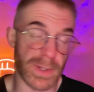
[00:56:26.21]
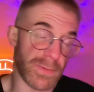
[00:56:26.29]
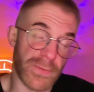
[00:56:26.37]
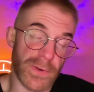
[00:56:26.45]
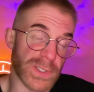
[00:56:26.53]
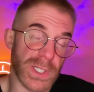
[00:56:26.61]

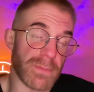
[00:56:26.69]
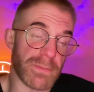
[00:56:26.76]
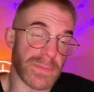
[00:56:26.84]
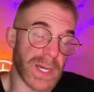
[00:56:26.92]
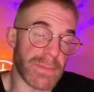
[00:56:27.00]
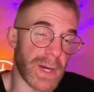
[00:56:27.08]
for
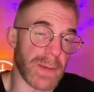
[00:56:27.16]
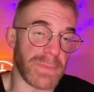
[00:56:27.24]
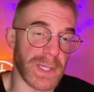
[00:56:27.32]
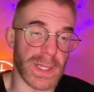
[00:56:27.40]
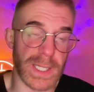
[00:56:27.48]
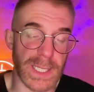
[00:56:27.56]
some that might
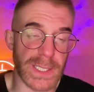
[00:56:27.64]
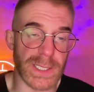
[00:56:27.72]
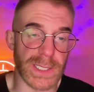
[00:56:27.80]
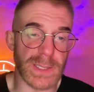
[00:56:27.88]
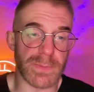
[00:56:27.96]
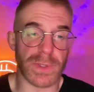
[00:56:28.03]
be the
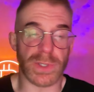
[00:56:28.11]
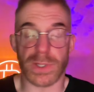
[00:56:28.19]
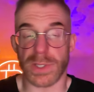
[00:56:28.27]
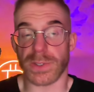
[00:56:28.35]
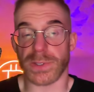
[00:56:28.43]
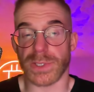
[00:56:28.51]
easiest, but
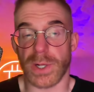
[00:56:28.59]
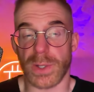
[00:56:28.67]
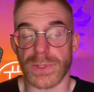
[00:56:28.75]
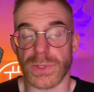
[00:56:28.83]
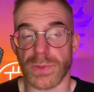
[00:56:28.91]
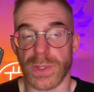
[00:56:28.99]
there's
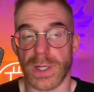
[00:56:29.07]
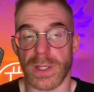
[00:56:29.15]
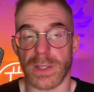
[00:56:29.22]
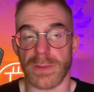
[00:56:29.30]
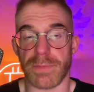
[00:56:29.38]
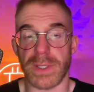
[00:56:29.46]
also
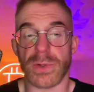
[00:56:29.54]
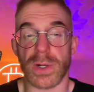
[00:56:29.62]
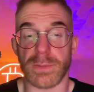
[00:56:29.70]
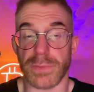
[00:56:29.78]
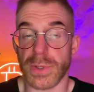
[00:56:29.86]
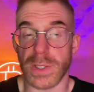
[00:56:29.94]
on
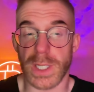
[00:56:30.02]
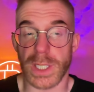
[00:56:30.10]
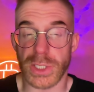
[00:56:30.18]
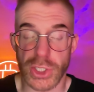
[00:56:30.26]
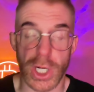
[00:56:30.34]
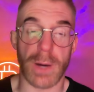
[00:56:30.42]
bitcoin book
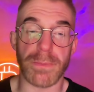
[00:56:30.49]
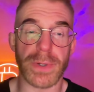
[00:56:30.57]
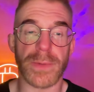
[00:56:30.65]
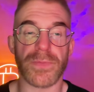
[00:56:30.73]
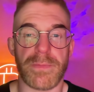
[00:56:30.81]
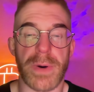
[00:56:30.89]
dot shop,
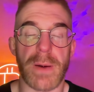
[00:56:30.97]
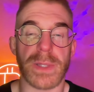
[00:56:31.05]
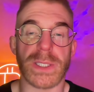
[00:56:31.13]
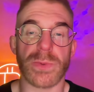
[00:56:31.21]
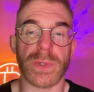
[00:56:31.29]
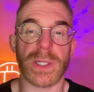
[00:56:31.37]

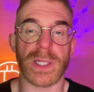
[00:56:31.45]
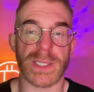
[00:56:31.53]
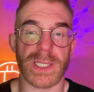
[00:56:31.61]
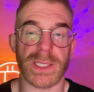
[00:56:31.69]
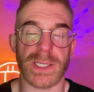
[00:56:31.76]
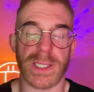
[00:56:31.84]
published with
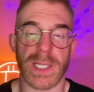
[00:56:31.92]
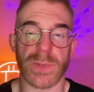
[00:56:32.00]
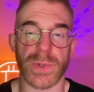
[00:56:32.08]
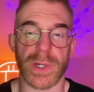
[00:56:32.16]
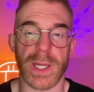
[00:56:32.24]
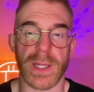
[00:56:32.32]
Consensus
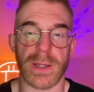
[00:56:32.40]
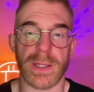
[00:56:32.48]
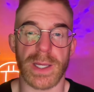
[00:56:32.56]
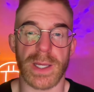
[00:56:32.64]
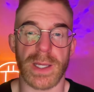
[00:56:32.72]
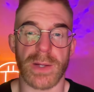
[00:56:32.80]
Network, and
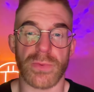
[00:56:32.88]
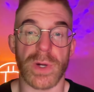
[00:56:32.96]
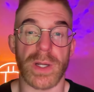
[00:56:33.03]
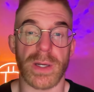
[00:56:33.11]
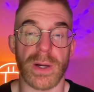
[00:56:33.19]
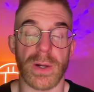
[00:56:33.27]
they
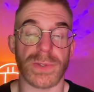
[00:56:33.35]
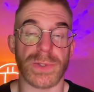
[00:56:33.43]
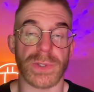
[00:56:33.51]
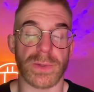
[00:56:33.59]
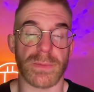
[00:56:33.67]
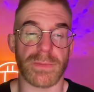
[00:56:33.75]
run
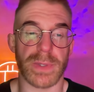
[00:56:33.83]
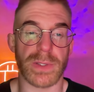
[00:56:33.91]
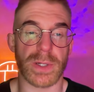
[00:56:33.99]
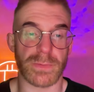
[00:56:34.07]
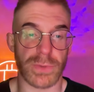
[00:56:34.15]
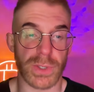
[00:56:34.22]
also
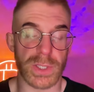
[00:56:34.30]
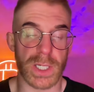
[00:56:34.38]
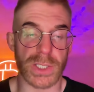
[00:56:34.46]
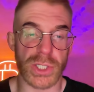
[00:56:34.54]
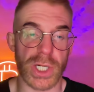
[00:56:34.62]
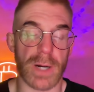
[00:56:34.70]
bitcoin book
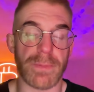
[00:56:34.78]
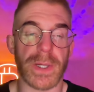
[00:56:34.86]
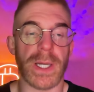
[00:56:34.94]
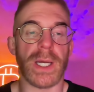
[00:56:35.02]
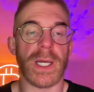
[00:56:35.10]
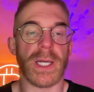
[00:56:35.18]
dot shop.
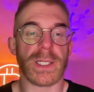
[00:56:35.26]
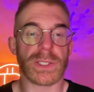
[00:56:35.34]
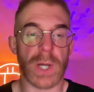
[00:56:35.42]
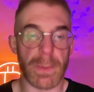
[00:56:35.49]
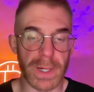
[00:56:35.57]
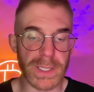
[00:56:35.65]

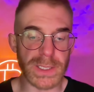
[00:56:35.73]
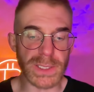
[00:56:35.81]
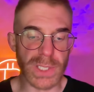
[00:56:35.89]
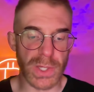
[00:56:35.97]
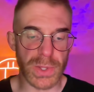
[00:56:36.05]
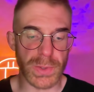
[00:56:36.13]
So
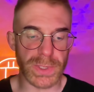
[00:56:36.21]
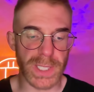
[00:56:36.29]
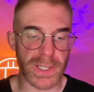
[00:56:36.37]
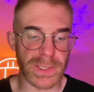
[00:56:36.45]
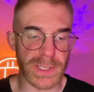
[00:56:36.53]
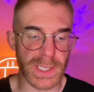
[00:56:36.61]
Abundance Through
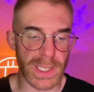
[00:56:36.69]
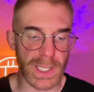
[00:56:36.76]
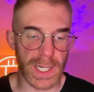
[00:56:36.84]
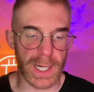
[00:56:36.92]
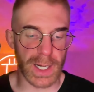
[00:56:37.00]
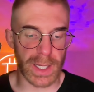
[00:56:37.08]
Scarcity,
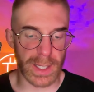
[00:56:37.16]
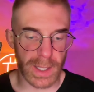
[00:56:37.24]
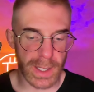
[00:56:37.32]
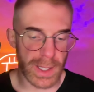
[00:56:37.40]
I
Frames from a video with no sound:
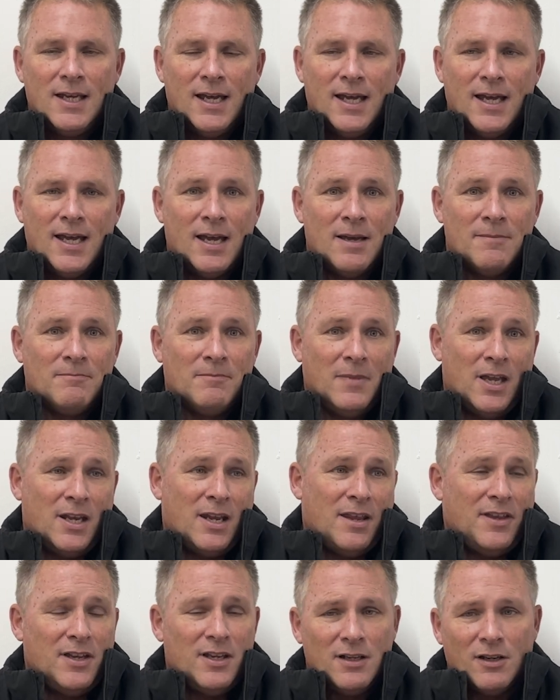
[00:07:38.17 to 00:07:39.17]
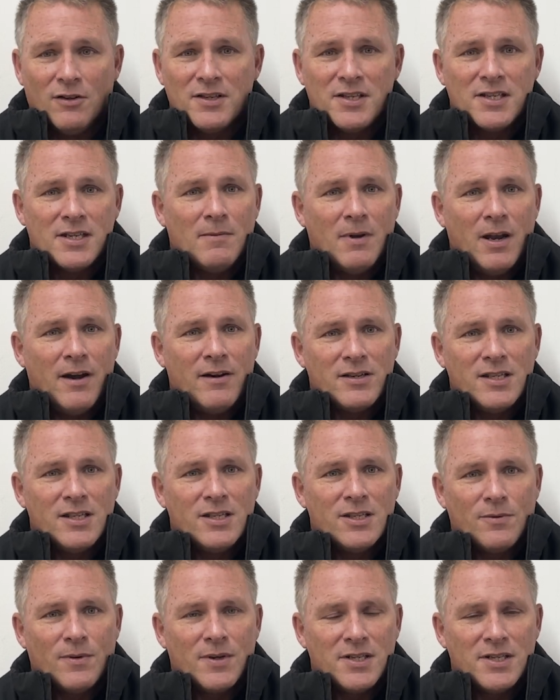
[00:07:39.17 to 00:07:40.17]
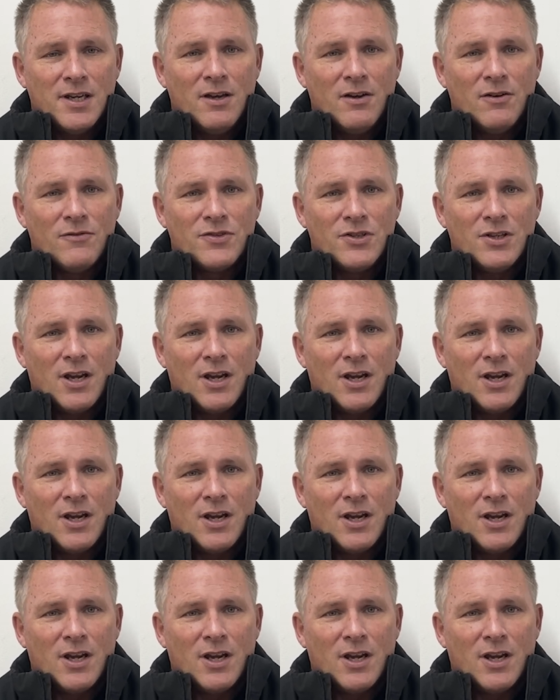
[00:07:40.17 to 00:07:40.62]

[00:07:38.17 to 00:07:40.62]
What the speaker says: And I think a lot of similarities to ourselves.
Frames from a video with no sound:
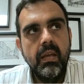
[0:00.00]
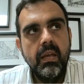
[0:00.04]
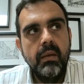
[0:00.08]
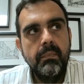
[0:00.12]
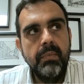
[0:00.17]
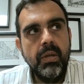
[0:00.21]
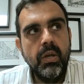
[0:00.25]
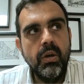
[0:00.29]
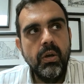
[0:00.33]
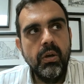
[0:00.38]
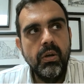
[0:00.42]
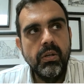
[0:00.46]

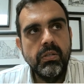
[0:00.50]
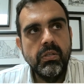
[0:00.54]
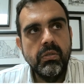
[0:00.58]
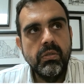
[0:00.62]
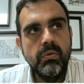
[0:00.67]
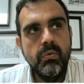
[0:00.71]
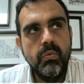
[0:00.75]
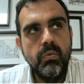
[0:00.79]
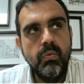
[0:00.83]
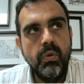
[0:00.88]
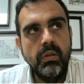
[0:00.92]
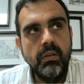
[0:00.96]
because
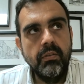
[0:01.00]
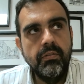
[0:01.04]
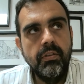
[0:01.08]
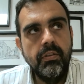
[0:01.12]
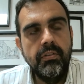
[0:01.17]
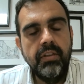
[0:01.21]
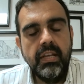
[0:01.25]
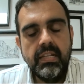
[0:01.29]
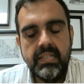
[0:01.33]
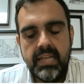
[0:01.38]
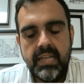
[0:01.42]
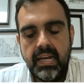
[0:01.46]
one of the
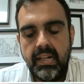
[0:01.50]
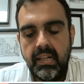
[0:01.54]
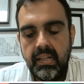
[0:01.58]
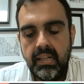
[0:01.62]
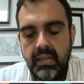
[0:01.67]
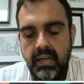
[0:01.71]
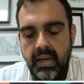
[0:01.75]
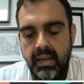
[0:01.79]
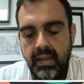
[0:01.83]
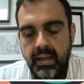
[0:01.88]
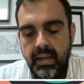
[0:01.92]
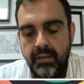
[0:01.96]
things I,
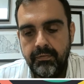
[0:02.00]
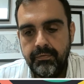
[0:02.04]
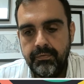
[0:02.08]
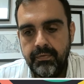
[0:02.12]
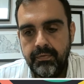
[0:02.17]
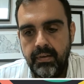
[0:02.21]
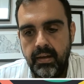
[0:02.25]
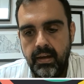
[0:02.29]
I have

▶ [Exercise] When you reach the line with "[00:56:29.38]" in the records above, start writing out each line exactly, and stop after the line with "[00:07:40.17 to 00:07:40.62]". Pictures stay out.

▶ [Task response]
[00:56:29.38]
[00:56:29.46]
also
[00:56:29.54]
[00:56:29.62]
[00:56:29.70]
[00:56:29.78]
[00:56:29.86]
[00:56:29.94]
on
[00:56:30.02]
[00:56:30.10]
[00:56:30.18]
[00:56:30.26]
[00:56:30.34]
[00:56:30.42]
bitcoin book
[00:56:30.49]
[00:56:30.57]
[00:56:30.65]
[00:56:30.73]
[00:56:30.81]
[00:56:30.89]
dot shop,
[00:56:30.97]
[00:56:31.05]
[00:56:31.13]
[00:56:31.21]
[00:56:31.29]
[00:56:31.37]

[00:56:31.45]
[00:56:31.53]
[00:56:31.61]
[00:56:31.69]
[00:56:31.76]
[00:56:31.84]
published with
[00:56:31.92]
[00:56:32.00]
[00:56:32.08]
[00:56:32.16]
[00:56:32.24]
[00:56:32.32]
Consensus
[00:56:32.40]
[00:56:32.48]
[00:56:32.56]
[00:56:32.64]
[00:56:32.72]
[00:56:32.80]
Network, and
[00:56:32.88]
[00:56:32.96]
[00:56:33.03]
[00:56:33.11]
[00:56:33.19]
[00:56:33.27]
they
[00:56:33.35]
[00:56:33.43]
[00:56:33.51]
[00:56:33.59]
[00:56:33.67]
[00:56:33.75]
run
[00:56:33.83]
[00:56:33.91]
[00:56:33.99]
[00:56:34.07]
[00:56:34.15]
[00:56:34.22]
also
[00:56:34.30]
[00:56:34.38]
[00:56:34.46]
[00:56:34.54]
[00:56:34.62]
[00:56:34.70]
bitcoin book
[00:56:34.78]
[00:56:34.86]
[00:56:34.94]
[00:56:35.02]
[00:56:35.10]
[00:56:35.18]
dot shop.
[00:56:35.26]
[00:56:35.34]
[00:56:35.42]
[00:56:35.49]
[00:56:35.57]
[00:56:35.65]

[00:56:35.73]
[00:56:35.81]
[00:56:35.89]
[00:56:35.97]
[00:56:36.05]
[00:56:36.13]
So
[00:56:36.21]
[00:56:36.29]
[00:56:36.37]
[00:56:36.45]
[00:56:36.53]
[00:56:36.61]
Abundance Through
[00:56:36.69]
[00:56:36.76]
[00:56:36.84]
[00:56:36.92]
[00:56:37.00]
[00:56:37.08]
Scarcity,
[00:56:37.16]
[00:56:37.24]
[00:56:37.32]
[00:56:37.40]
I
Frames from a video with no sound:
[00:07:38.17 to 00:07:39.17]
[00:07:39.17 to 00:07:40.17]
[00:07:40.17 to 00:07:40.62]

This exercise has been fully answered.